Article Text
Abstract
Introduction The CES-D scale is commonly used to assess depressive symptoms (DS) in large population-based studies. Missing data (MD) in one or several of the 20 items of the scale are frequent and may create biases. Reasons for not completing items and impact on the estimation the prevalence of DS under various hypotheses are explored.
Methods 71 412 women from the French E3N cohort returned in 2005 a questionnaire containing the CES-D scale. An interview study was carried out on a random sample of 204 participants to examine different hypotheses for the MD mechanism. The prevalence of DS was estimated with different methods for handling MD: complete cases analysis, single imputation, multiple imputation from CES-D items with or without covariates under missing at random (MAR) and missing not at random (MNAR) assumptions.
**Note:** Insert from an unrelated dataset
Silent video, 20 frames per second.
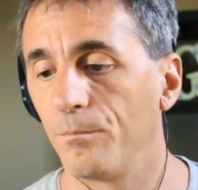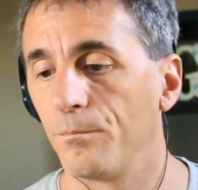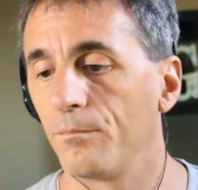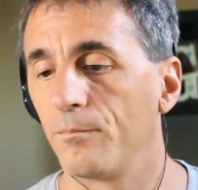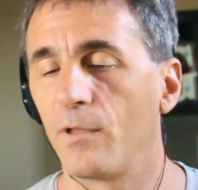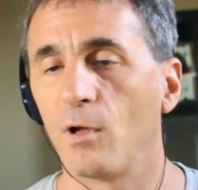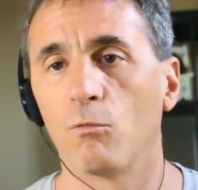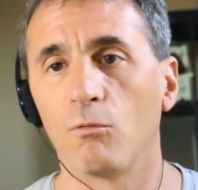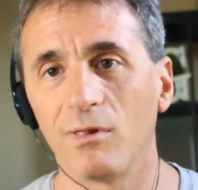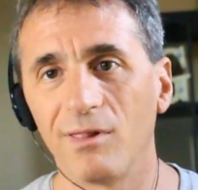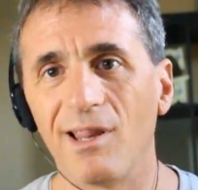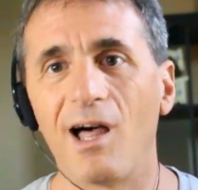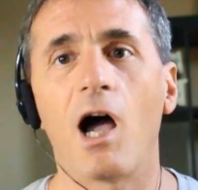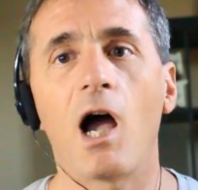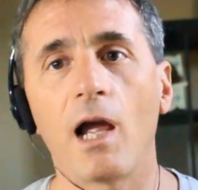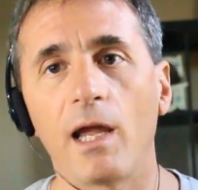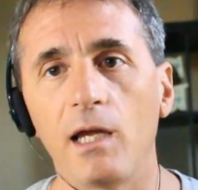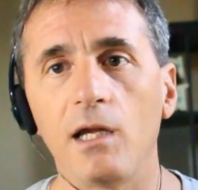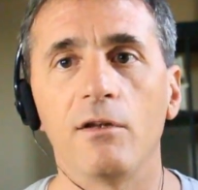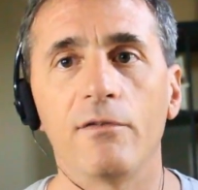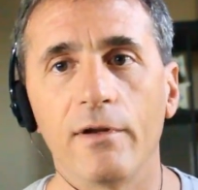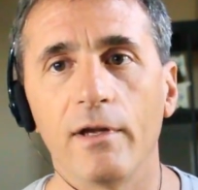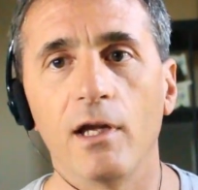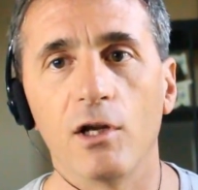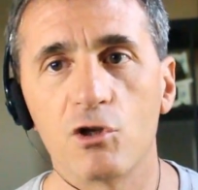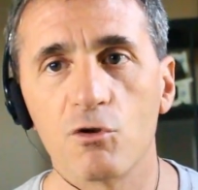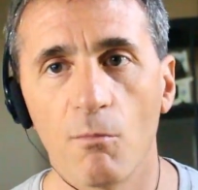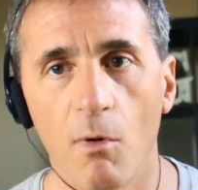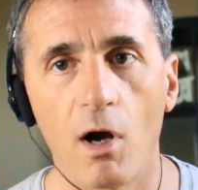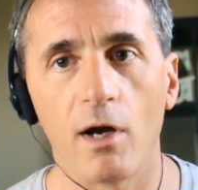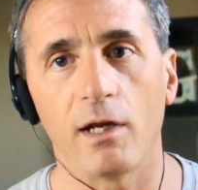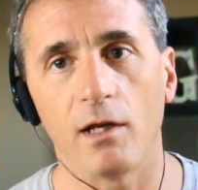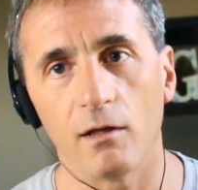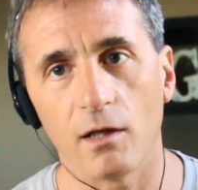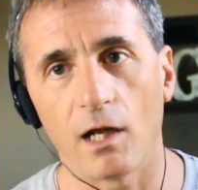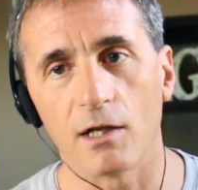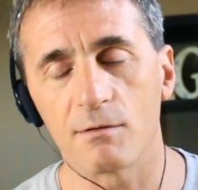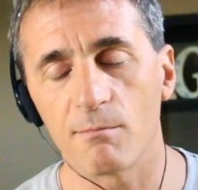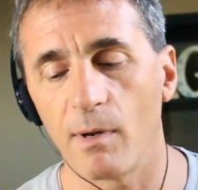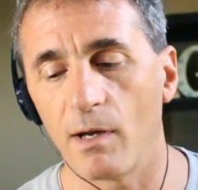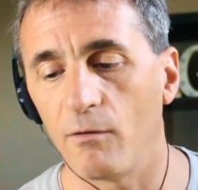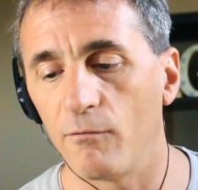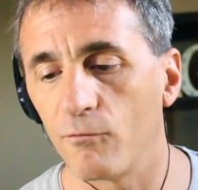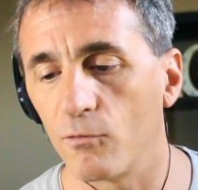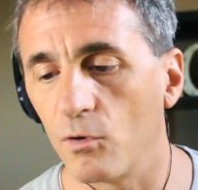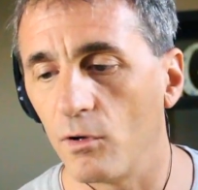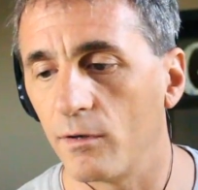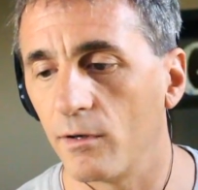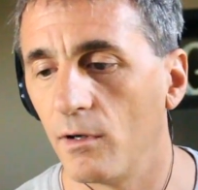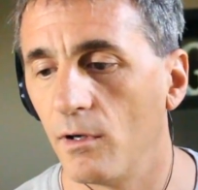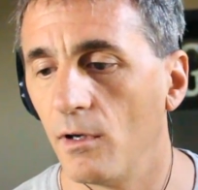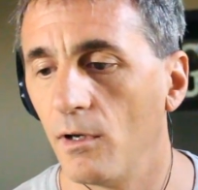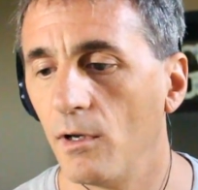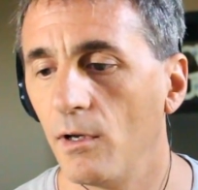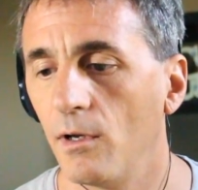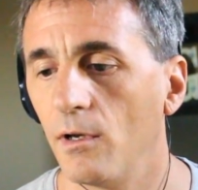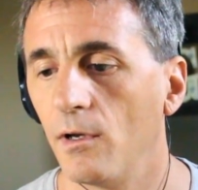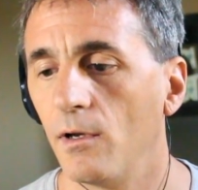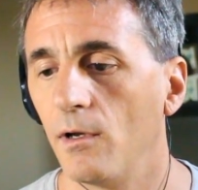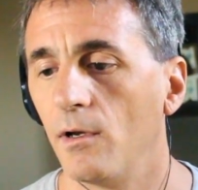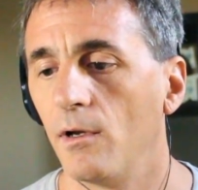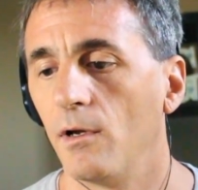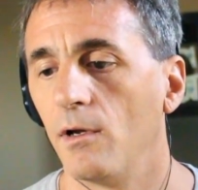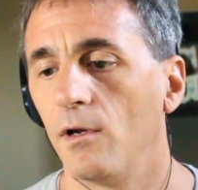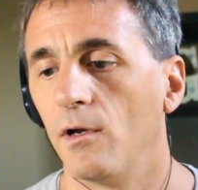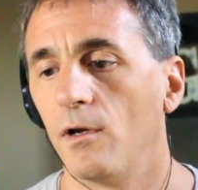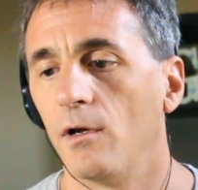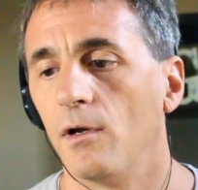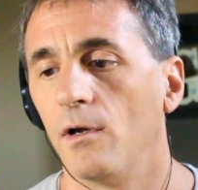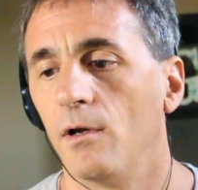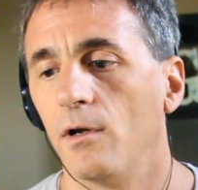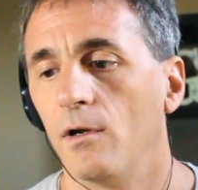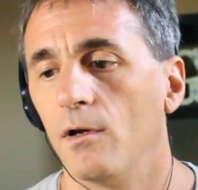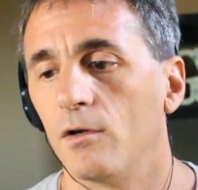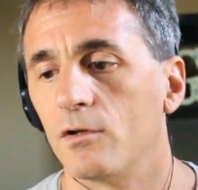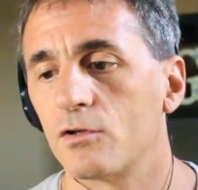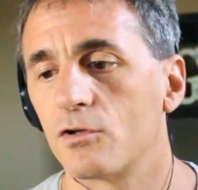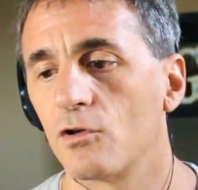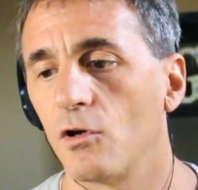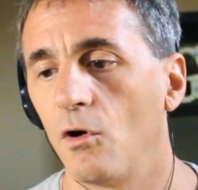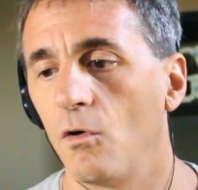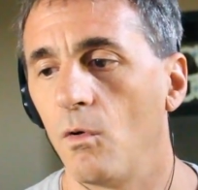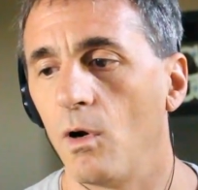They're lying to get your money. That's mail fraud. So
Results 45% of the 71 412 presented at least one missing value in the scale. The interviews showed that participants were not embarrassed to fill in questions about DS. Potential reasons of nonresponse were identified. MAR and MNAR hypotheses remained plausible. Among complete responders, the prevalence of DS was 26.1%. After multiple imputation under MAR assumption, it was 28.6%, 29.8% and 31.7% among women presenting up to 4, 10 and 20 missing values, respectively. The estimates were robust to the different imputation models, and the various scenarios of MNAR data.
Conclusion The CES-D scale can easily be used to assess DS in large cohorts. Multiple imputation under MAR assumption with the CES-D items only allows to reliably handle MD.